With a pencil and a paper, most of the time. I like doodling until I get an image or at least a vibe of what I want to do. Sometimes, when I’m in a rush, I skip this part and get directly to it, in Photoshop or Illustrator. But it always comes out better with a sketch. The lines are more fluid and everything looks nicer and more natural.
How does it feel when you’re drawing?
It’s a constant thought flow. You see the work in progress, you can make predictions as to how the final result will look like and you can easily change things, make improvements on the spot and what I love the most – the small accidents that happen and make the work a lot better. It feels awesome, you have this weird sense of control and no control at the same time.
What drives you to do the things you do?
I think it’s the will to make things happen. The motivation changes from project to project – if it’s branding, it’s creating a new and exciting visual identity, if it’s illustration, maybe making something awesome.
How do you overcome self doubt?
I don’t. I think it’s an important part of the process, helps me improve myself and my work. ☺
Once the project is finished, well, that’s the hard part, when you actually have to overcome any doubt and tell yourself: you did the best you could, worked hard, had your doubts, now it’s time to put it out there and enjoy the ride.
How important is discipline in your work?
Very, extremely important. I think discipline makes the difference between a good [insert your job here] and an excellent one. I mean, it’s that little element that actually makes things happen.
You have a personal project running on Instagram consisting of illustrations for every letter of the alphabet. Why did you start working on it and what’s a good thing from doing something like that everyday for a certain period of time?
It’s my first year to try the #36daysoftype challenge. I thought it to be a nice exercise of discipline and high-speed sketching. I decided to go with a naïve, illustrated approach and even so, it was way more difficult than I expected.
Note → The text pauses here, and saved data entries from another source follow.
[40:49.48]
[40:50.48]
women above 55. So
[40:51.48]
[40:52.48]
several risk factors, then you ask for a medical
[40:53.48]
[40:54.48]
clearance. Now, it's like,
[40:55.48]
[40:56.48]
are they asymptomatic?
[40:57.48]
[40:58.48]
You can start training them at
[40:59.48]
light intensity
Some days I just couldn’t find the time and then the next day I had to catch up with two letters and no time. All in all it was a cool experience, I’ll do it again next year. And better.
Are there any other projects you are working on right now and you want to talk about?
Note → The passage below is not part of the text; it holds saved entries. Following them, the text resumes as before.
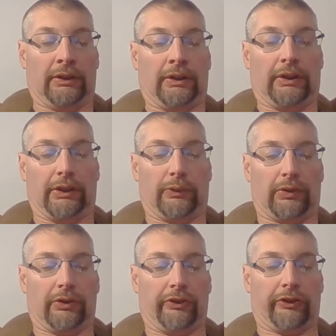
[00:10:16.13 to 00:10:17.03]
you will
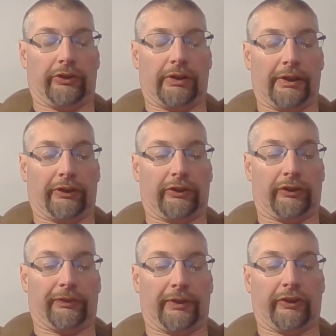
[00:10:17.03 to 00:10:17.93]
lose your license
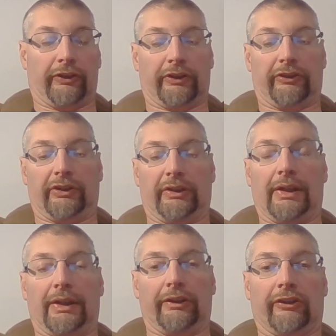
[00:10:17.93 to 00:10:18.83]
for 60
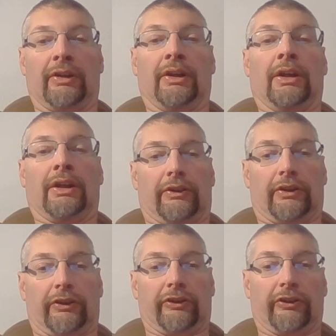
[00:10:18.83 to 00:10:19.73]
days.
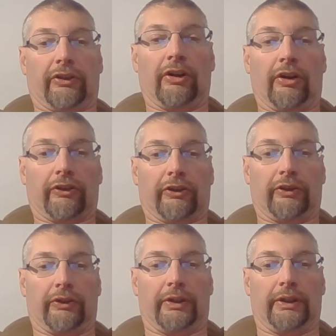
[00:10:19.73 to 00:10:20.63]
This is also
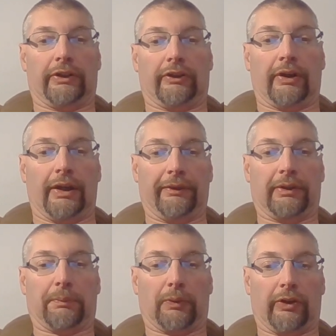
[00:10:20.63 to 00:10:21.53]
during your
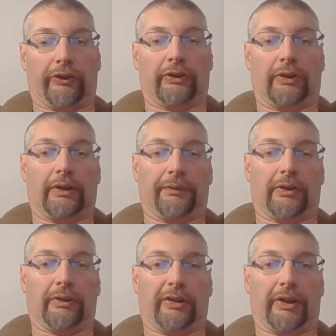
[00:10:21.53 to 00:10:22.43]
driving portion of your
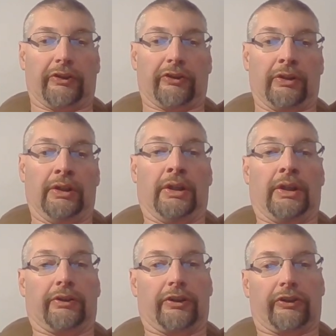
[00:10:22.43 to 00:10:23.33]
test.
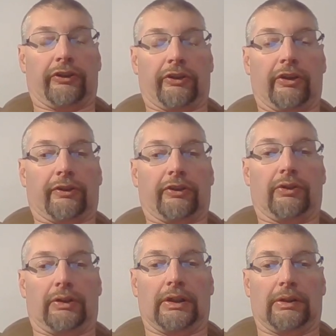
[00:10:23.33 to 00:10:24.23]
This is also
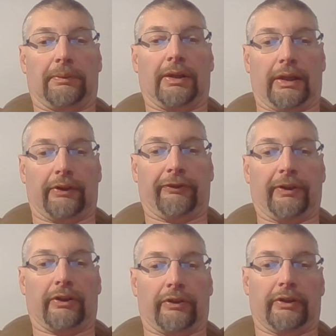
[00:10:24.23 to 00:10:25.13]
an automatic
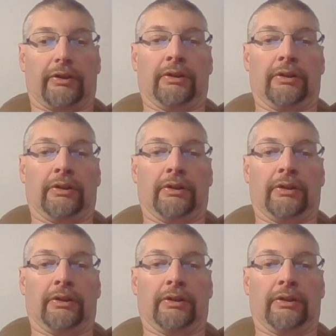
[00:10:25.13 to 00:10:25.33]
failure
I’m working on a personal project, a children’s book, with some good friends and colleagues. It’s kind of secret now, so I can’t really give you any details, except it’s going to be amazing and it’s so much fun to work on. It’s also a big challenge for me, since I’m not only illustrating some parts of the book, but also art directing and managing things.
What’s your biggest challenge at the moment?
Finding the time for random drawings, personal illustrations and painting. They’re always last on my list and that’s a shame.
What’s something you want to learn or get better at right now?
Illustration. I really need to improve my skills and also I feel I didn’t find my signature style. I just can’t settle on something just yet.
How do you promote yourself as an illustrator?
I mostly use the Behance platform for uploading my work. Sometimes, I share the projects on facebook too. Instagram I keep for doodles only. But really, the best promotion comes from people you worked with. I received plenty of recommendations for new projects from old clients that were satisfied with my work.
What do you think a starting illustrator should develop or focus on?
Well, patience, for starters. It’s a job that takes time to perfect. I think illustration comes naturally once you’ve developed a good chunk of visual culture. By this I mean draw every day. Look around every day. Keep your mind open, play with ideas. And follow artists you like, and even those you don’t like, but respect their style. Don’t judge their work, try and deconstruct it. Try to understand why they chose a specific style, colors and their altogether approach. Last, but not least, do tutorials, go to workshops.
And get yourself a Behance account.
The Lifelong Learners are conversations with people regarding their work experiences, what keeps them going, how they deal with failure and self doubt and the things they learn along the journey.